A arte de oposições de Gilberto Salvador
No limiar entre estrutura e intuição, entre o cálculo arquitetônico e a ebulição do gesto, desenha-se a poética de Gilberto Salvador. A exposição Geometria Visceral, concebida para ocupar os espaços históricos do Paço Imperial no Rio de Janeiro, que hoje se afirma como centro de reflexão crítica e estética, propõe um itinerário temático dentro da obra do artista. Com um caráter panorâmico, mas centrado na produção atual de Salvador, a mostra será estruturada em cinco núcleos que sublinham sua vocação dialética e multiplicidade de meios. Reunindo aproximadamente trinta obras, entre pinturas, esculturas e documentos, a exposição reafirma o que Jacob Klintowitz definiu
como a essência do trabalho do artista: uma arte de oposições, na qual a forma geométrica e o gesto lírico coexistem em tensão criativa.
Formado pela Faculdade de Arquitetura e Urbanismo da Universidade de São Paulo, Salvador soube, desde seus primeiros trabalhos nos anos 1960, fundir a racionalidade construtiva com um ímpeto visual orgânico. Suas primeiras experimentações gráficas e pictóricas revelam uma consciência política imbricada ao ato plástico — a cor como discurso, o traço como denúncia. Na sequência de sua produção o artista enfoca a estrutura e a organização do espaço como linguagem simbólica. Linhas geométricas, volumes fragmentados e composições calculadas evocam a sua formação como arquiteto e sua capacidade de construir mundos visuais nos quais o rigor formal é permeado por uma inquietação subjetiva. Por vezes seu trabalho se apropria de elementos da fauna, da mitologia indígena e do imaginário popular para compor um léxico visual brasileiro que propõe uma síntese entre memória coletiva e fabulação individual, explodindo em cor, ritmo e densidade simbólica. Não podemos deixar de fazer referência às suas obras públicas, como a monumental Voo de Xangô, que
instauram no espaço urbano a presença escultórica como experiência sensível e memória coletiva. Suas esculturas não impõem formas ao espaço, mas o interpelam, convocando o transeunte à fruição estética e à experiência do sagrado cotidiano. Nos seus trabalhos mais recentes o artista transita entre a abstração e o símbolo, entre o traço circular e o campo cromático como espaços de meditação plástica. São obras em
que a tensão entre controle e impulso, já presente desde os primeiros anos de sua carreira, atinge uma maturidade estética que transcende o plano da imagem para tocar o sensível como campo de expansão da consciência.
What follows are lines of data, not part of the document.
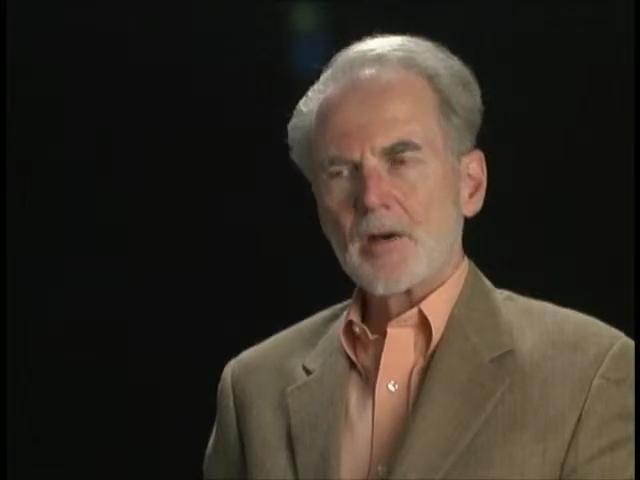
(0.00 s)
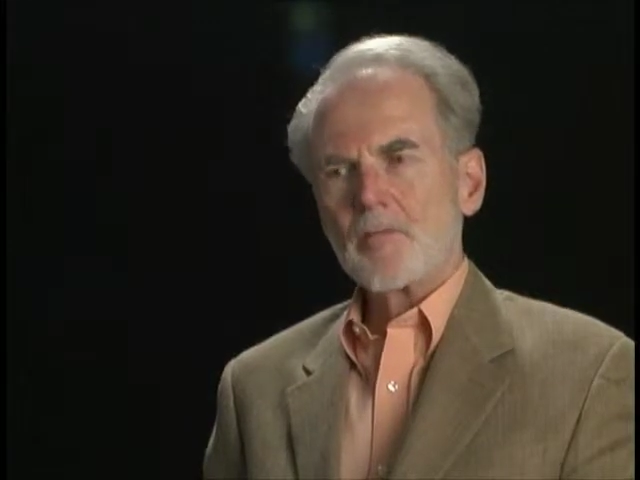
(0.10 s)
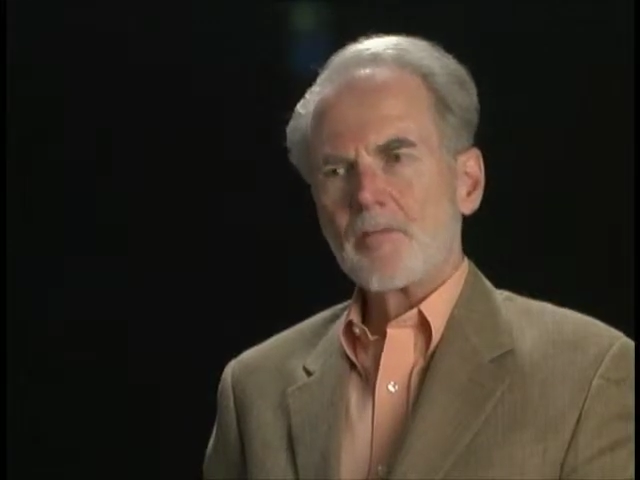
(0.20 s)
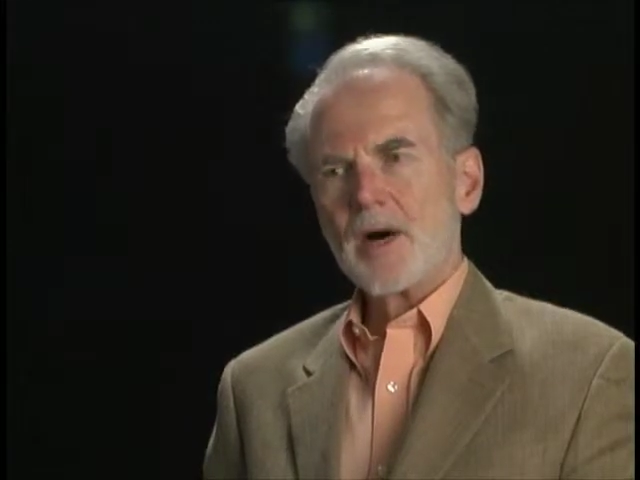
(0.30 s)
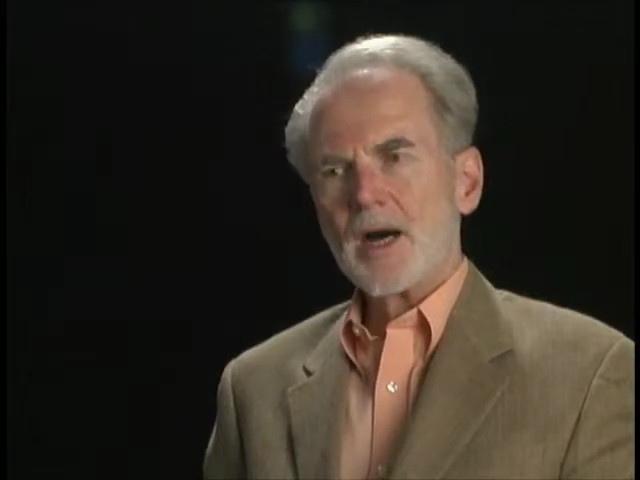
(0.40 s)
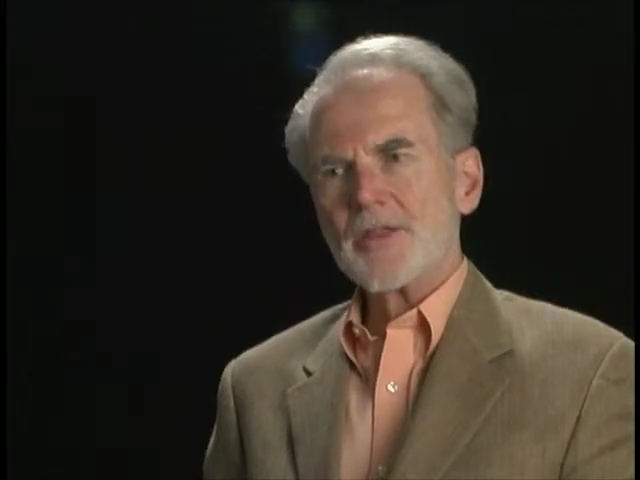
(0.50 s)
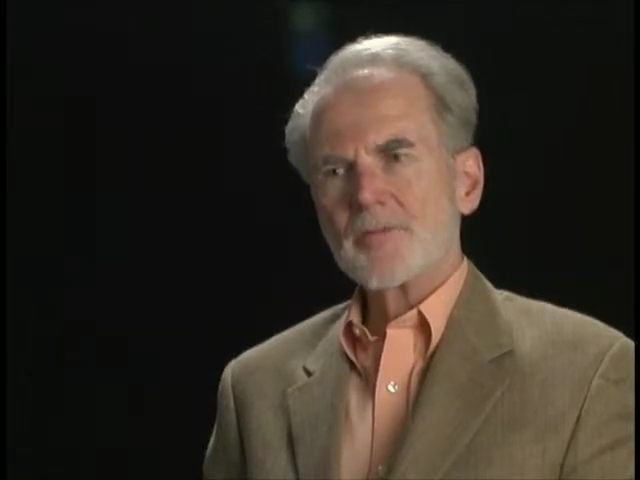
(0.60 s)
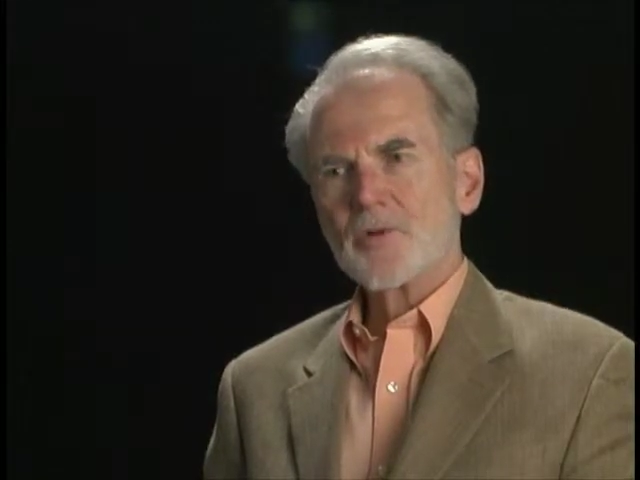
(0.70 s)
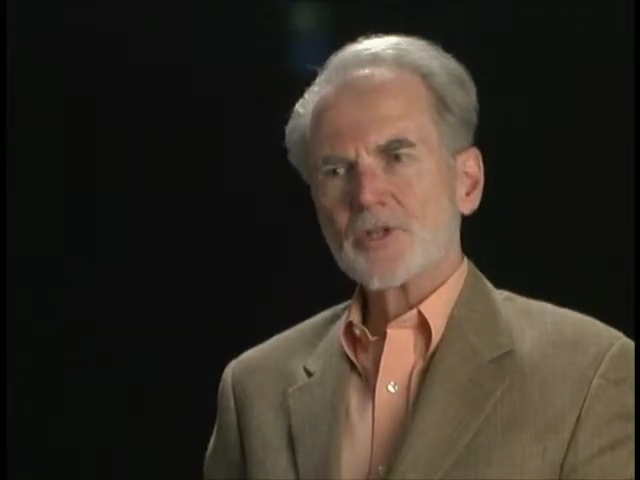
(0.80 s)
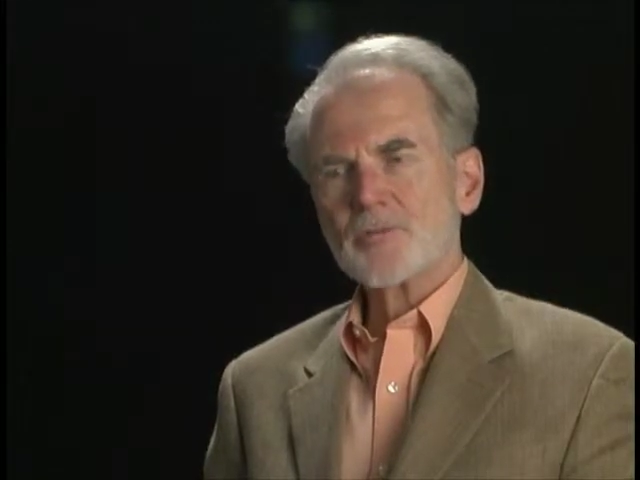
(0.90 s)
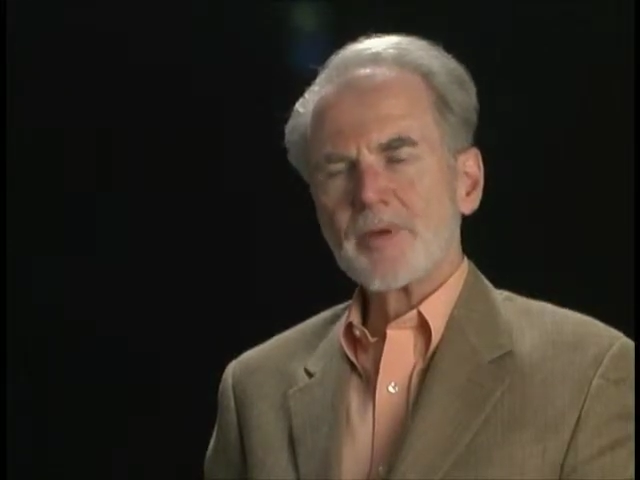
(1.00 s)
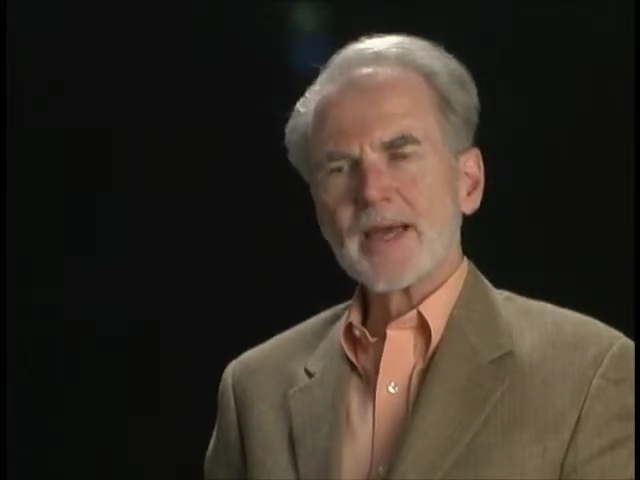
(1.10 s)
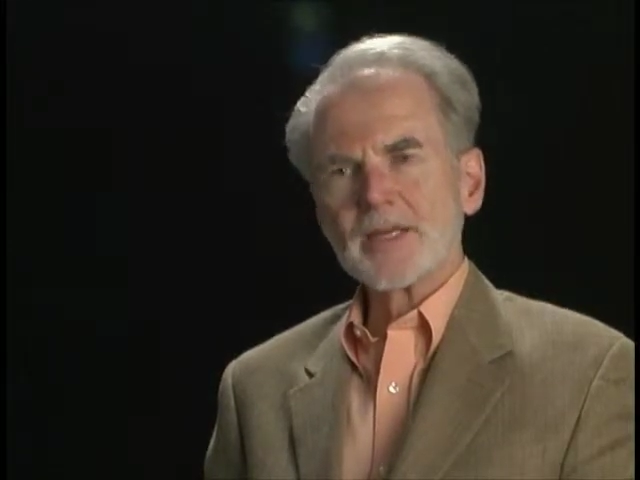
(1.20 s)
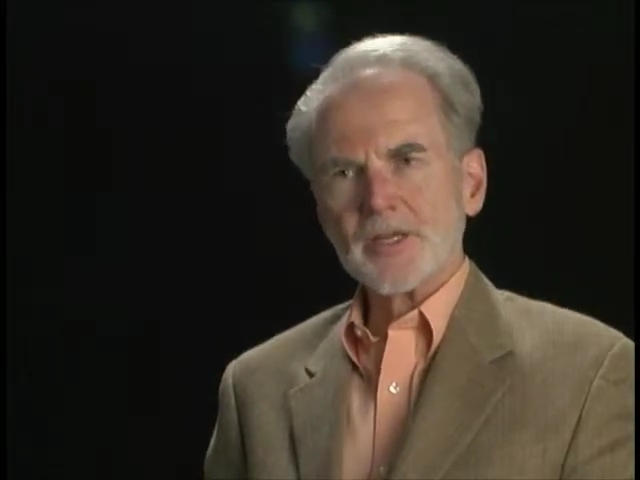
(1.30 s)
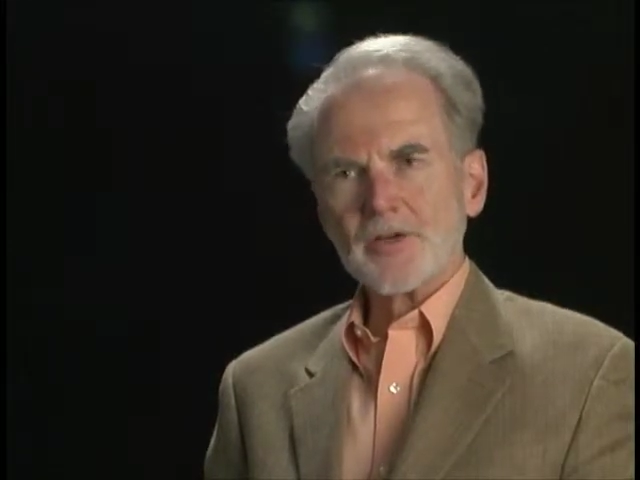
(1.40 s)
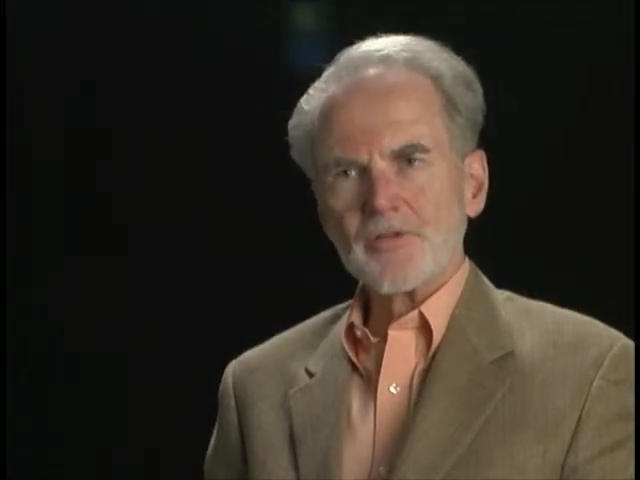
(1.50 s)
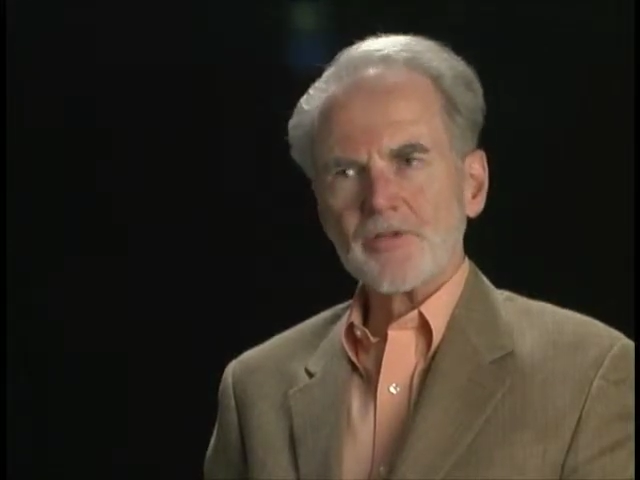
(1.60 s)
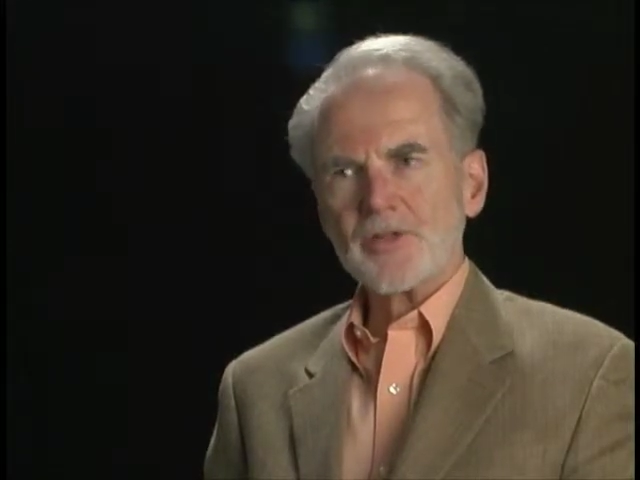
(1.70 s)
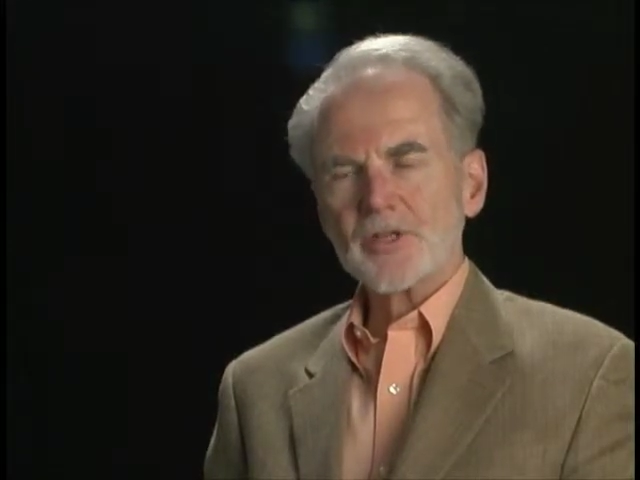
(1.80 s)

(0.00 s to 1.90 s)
by the perspective and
Geometria Visceral se inscreve, assim, como uma proposta curatorial que não apenas revisita a trajetória de Gilberto Salvador, mas a reinscreve dentro de um discurso contemporâneo sobre a arte brasileira como território de contradições, invenções e deslocamentos. No ambiente repleto de história do Paço Imperial, as obras de Salvador reverberam como gestos de reinvenção — da forma, da memória e do olhar. Vale observar que a obra de Salvador, integrante essencial da cena artística paulista, é hoje pouco conhecida no Rio de Janeiro, em grande parte devido às dificuldades de locomoção do artista, cadeirante, pouco afeito a evocar suas limitações físicas, e, exatamente por isso, um exemplo de resiliência e coragem. Com isso, a exposição reveste-se também de um caráter de ineditismo, oferecendo ao público carioca a oportunidade rara de descobrir um artista, na madura plenitude de sua produção.